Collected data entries
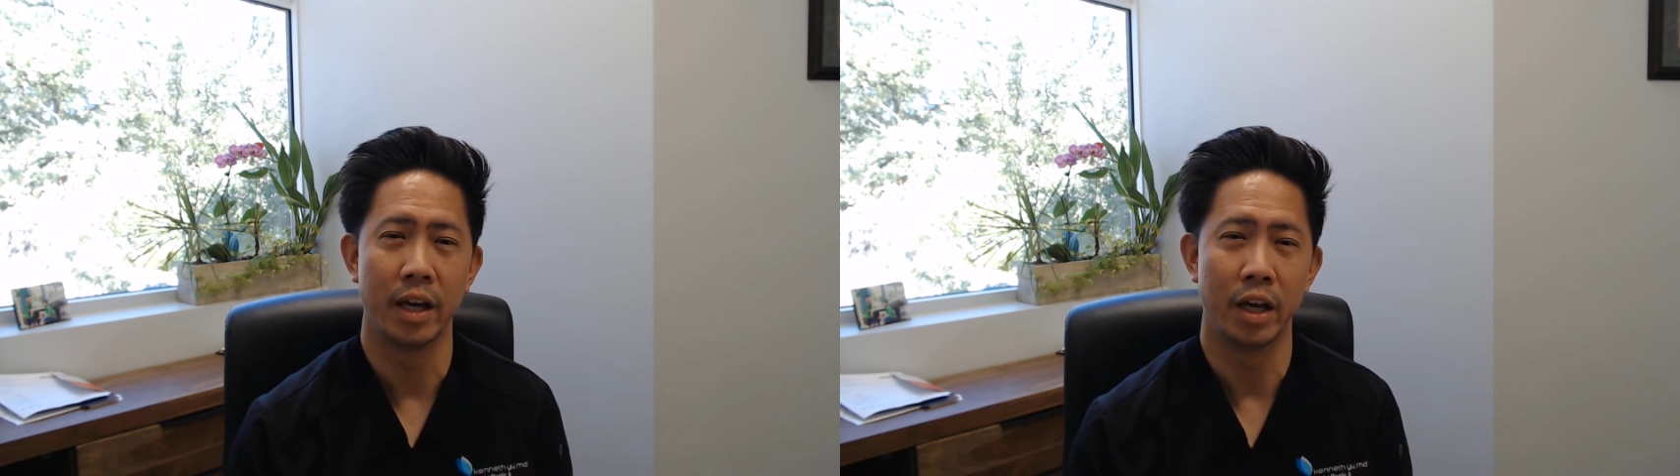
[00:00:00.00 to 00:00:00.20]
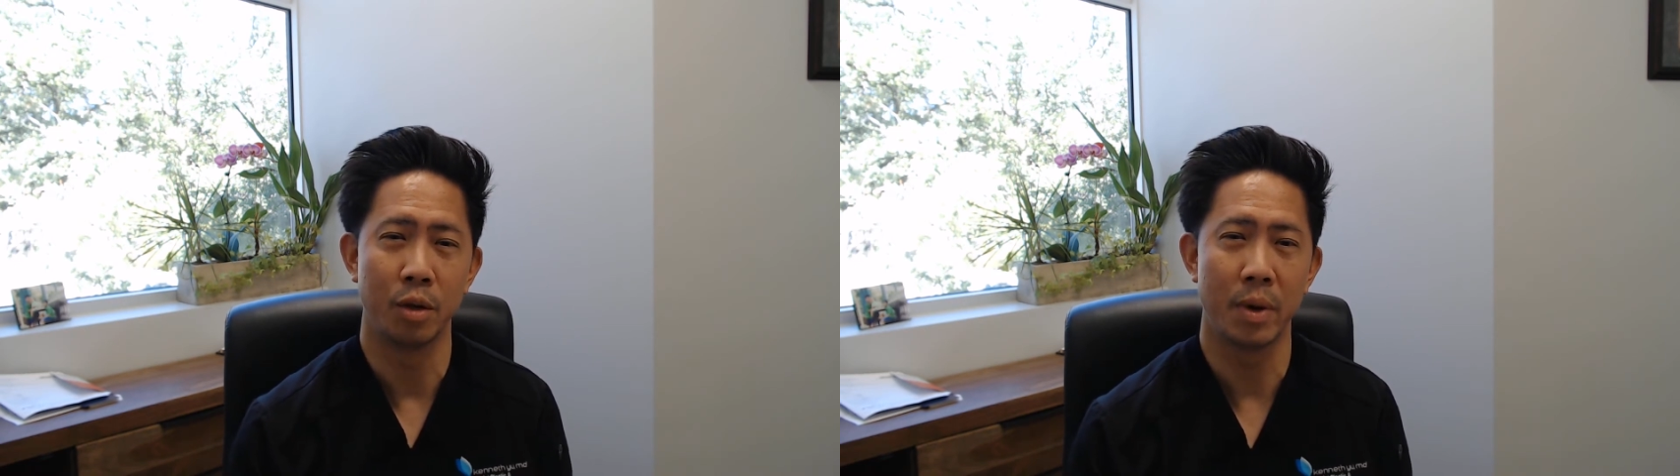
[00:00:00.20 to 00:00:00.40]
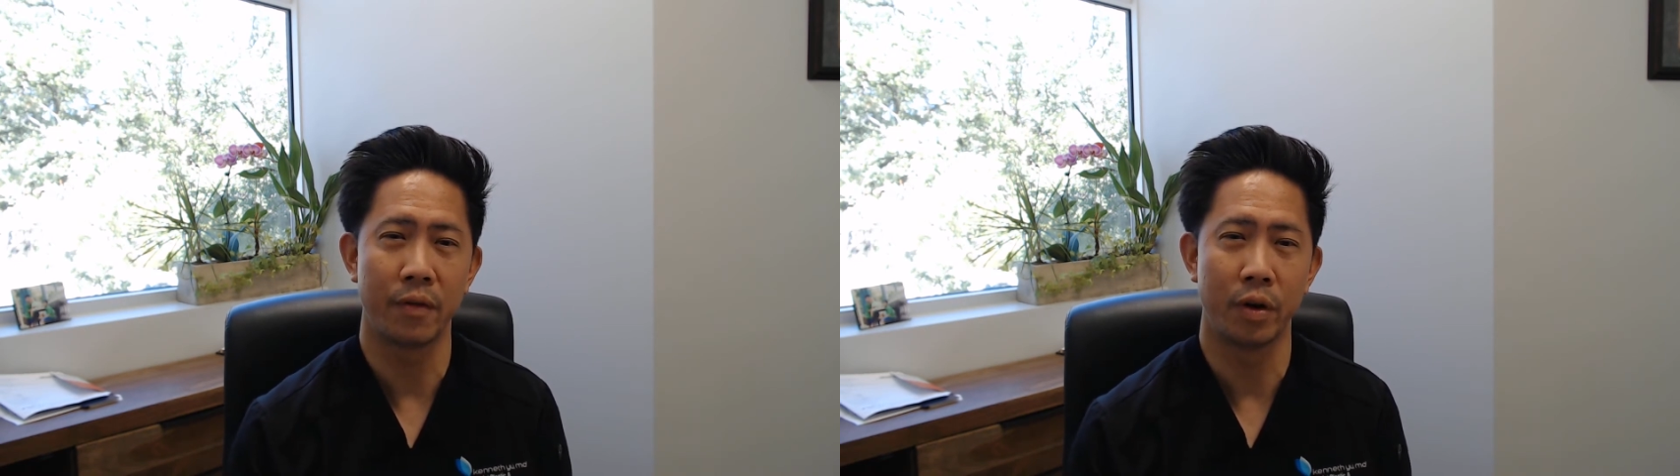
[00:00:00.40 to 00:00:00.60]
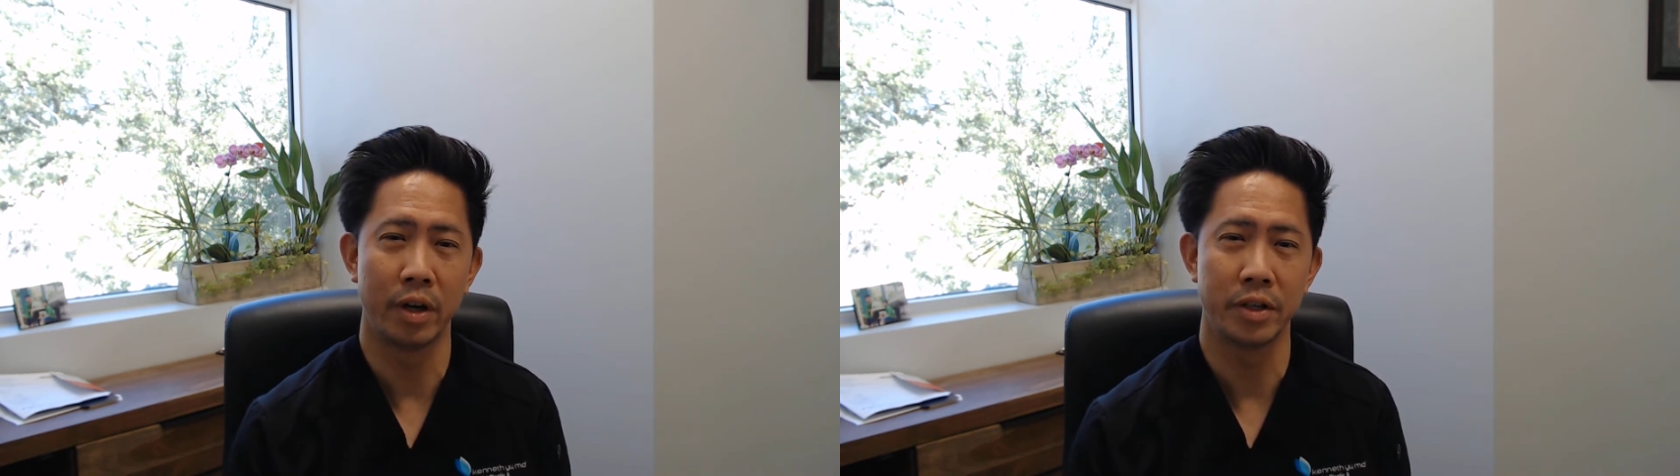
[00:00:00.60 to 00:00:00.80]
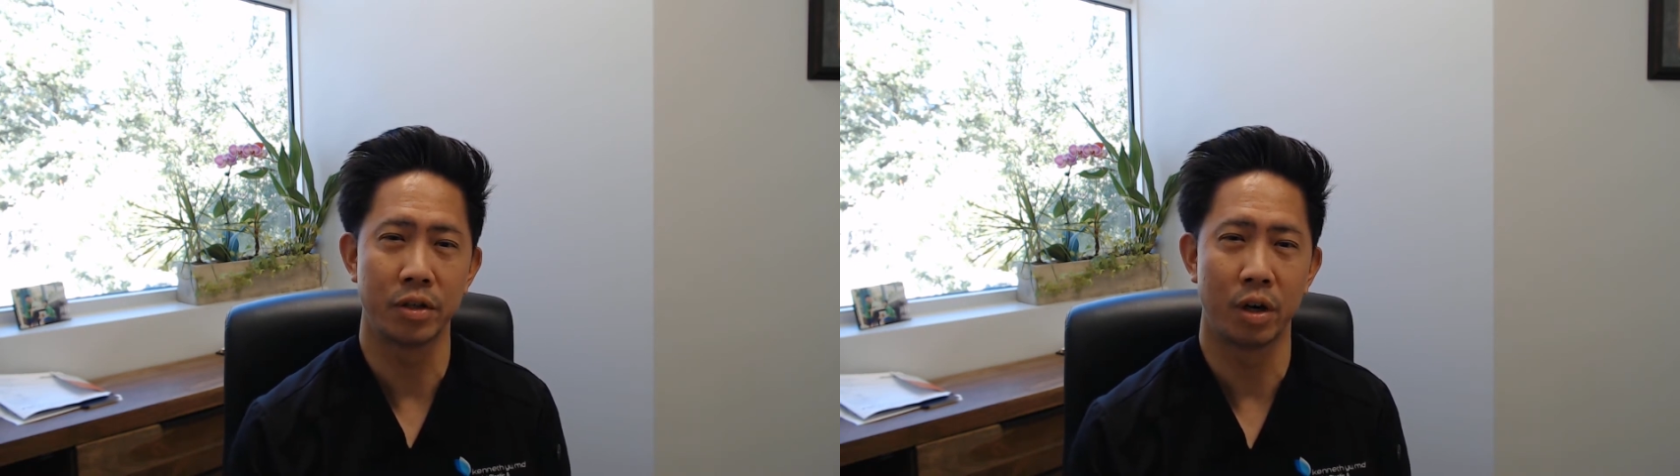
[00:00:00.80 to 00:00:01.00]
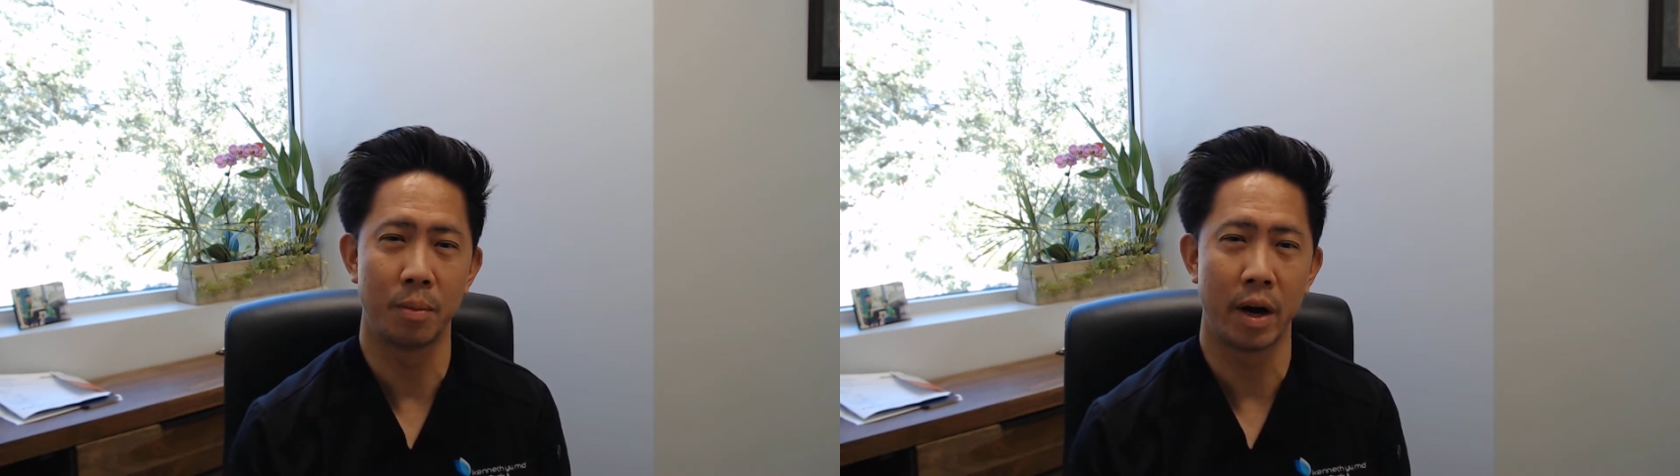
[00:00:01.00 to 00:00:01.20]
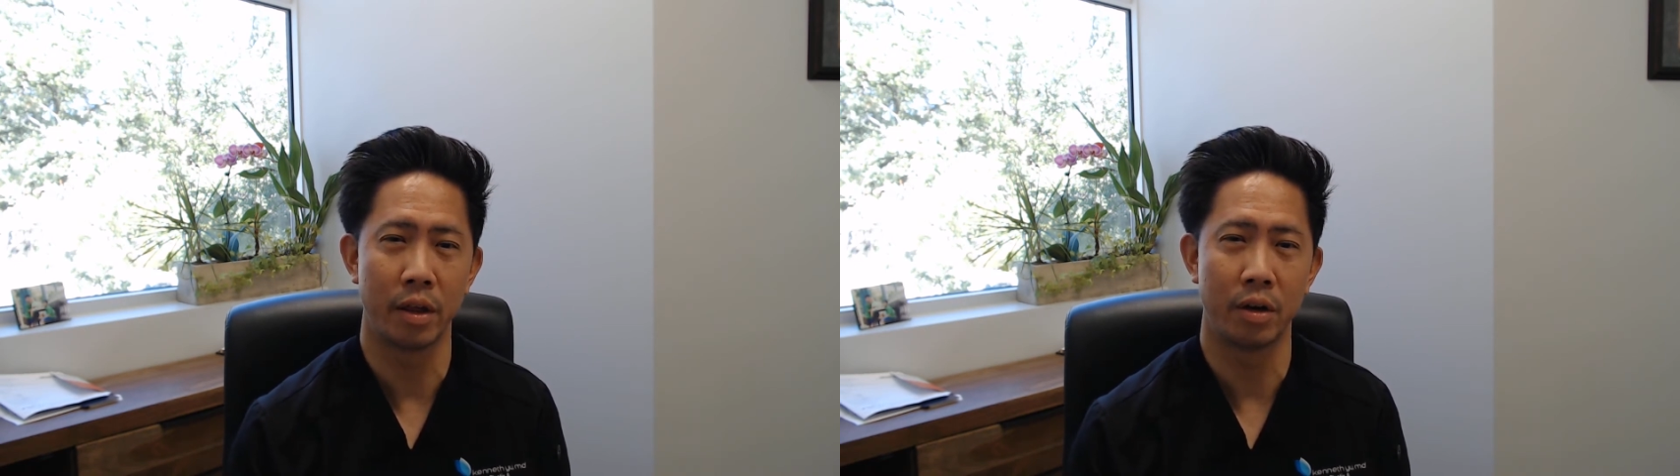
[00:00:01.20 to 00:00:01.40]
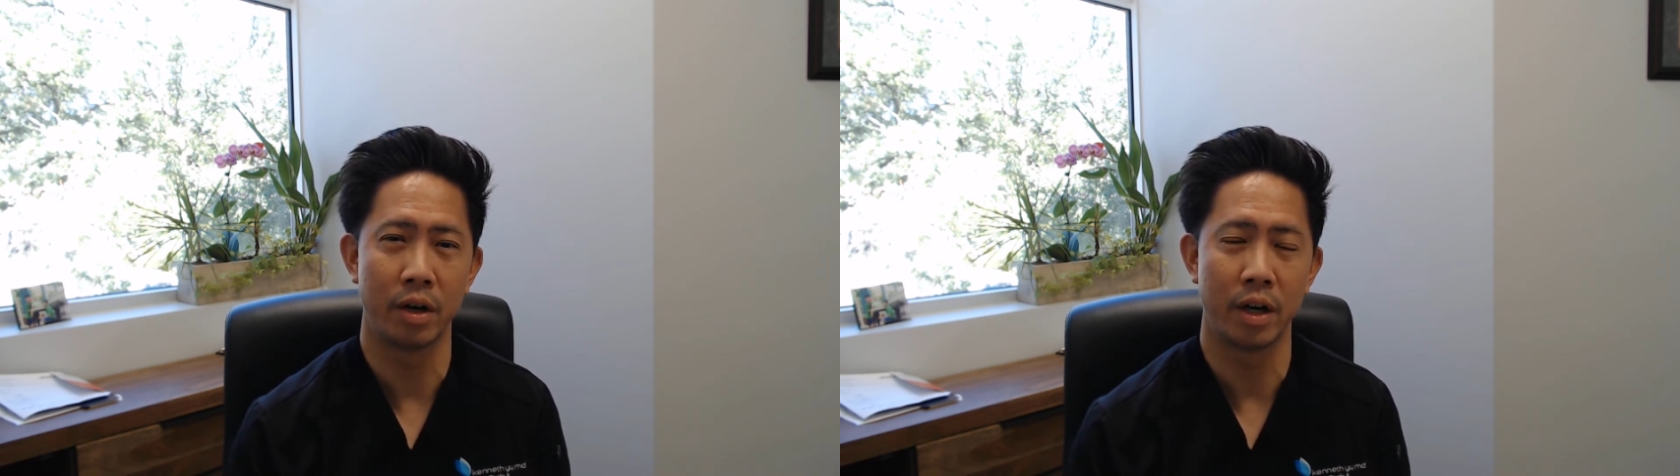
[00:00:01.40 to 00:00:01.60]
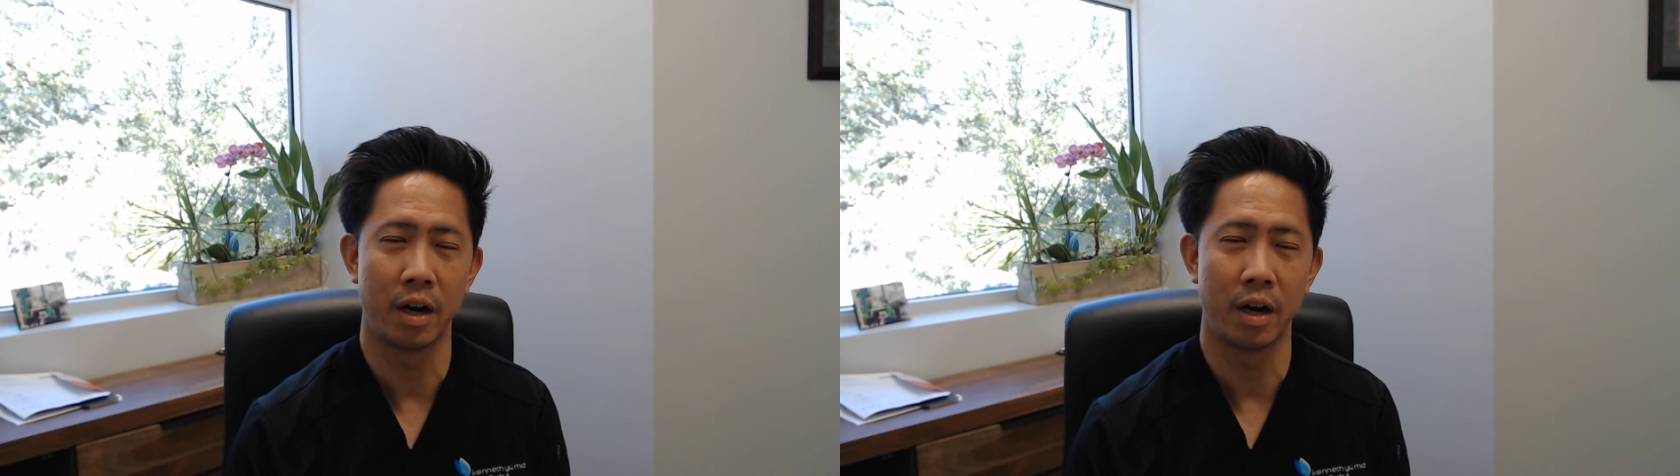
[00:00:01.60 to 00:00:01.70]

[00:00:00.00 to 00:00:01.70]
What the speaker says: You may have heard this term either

* * *

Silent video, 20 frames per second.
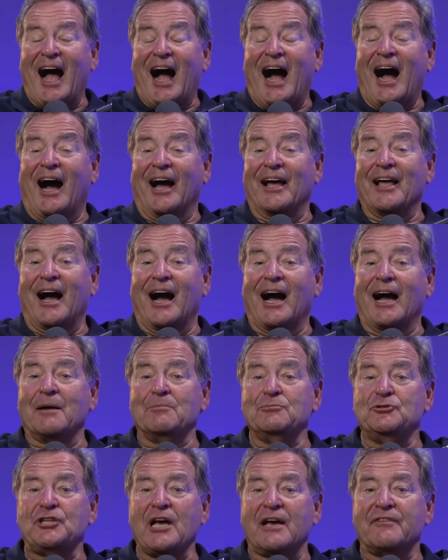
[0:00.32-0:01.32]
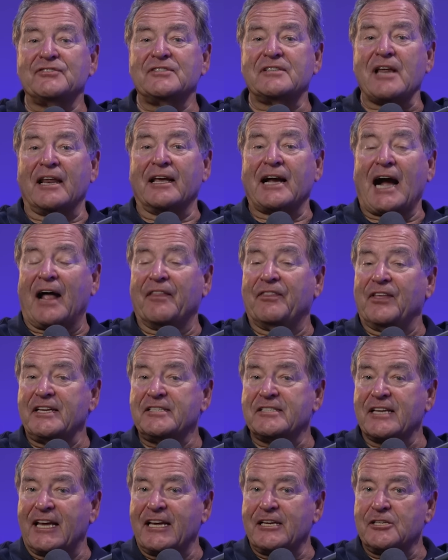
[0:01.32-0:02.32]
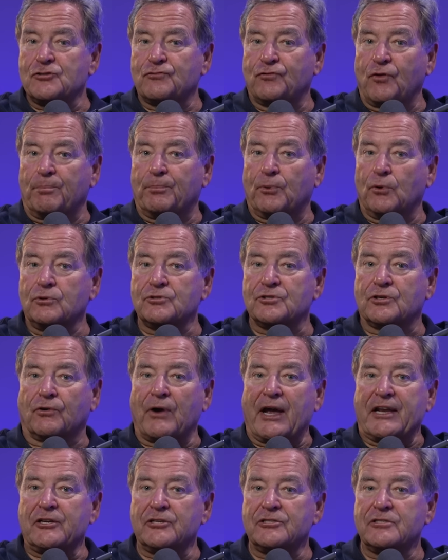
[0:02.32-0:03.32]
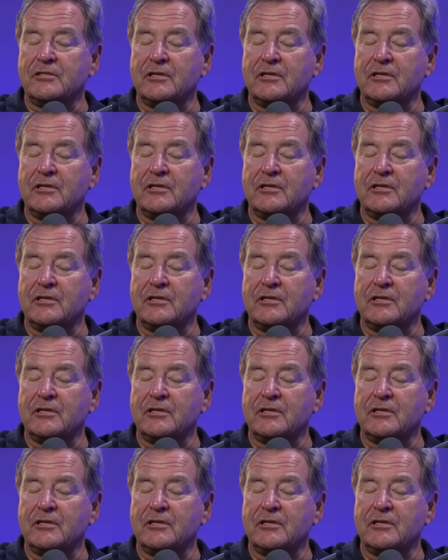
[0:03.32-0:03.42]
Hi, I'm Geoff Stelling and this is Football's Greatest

◆ TASK PROMPT ◆
Leaving out the pictures, please output the lines in the entries above from the one with "[00:00:01.20 to 00:00:01.40]" through the one with "What the speaker", exactly as they are.

◆ EXERCISE ANSWER ◆
[00:00:01.20 to 00:00:01.40]
[00:00:01.40 to 00:00:01.60]
[00:00:01.60 to 00:00:01.70]

[00:00:00.00 to 00:00:01.70]
What the speaker says: You may have heard this term either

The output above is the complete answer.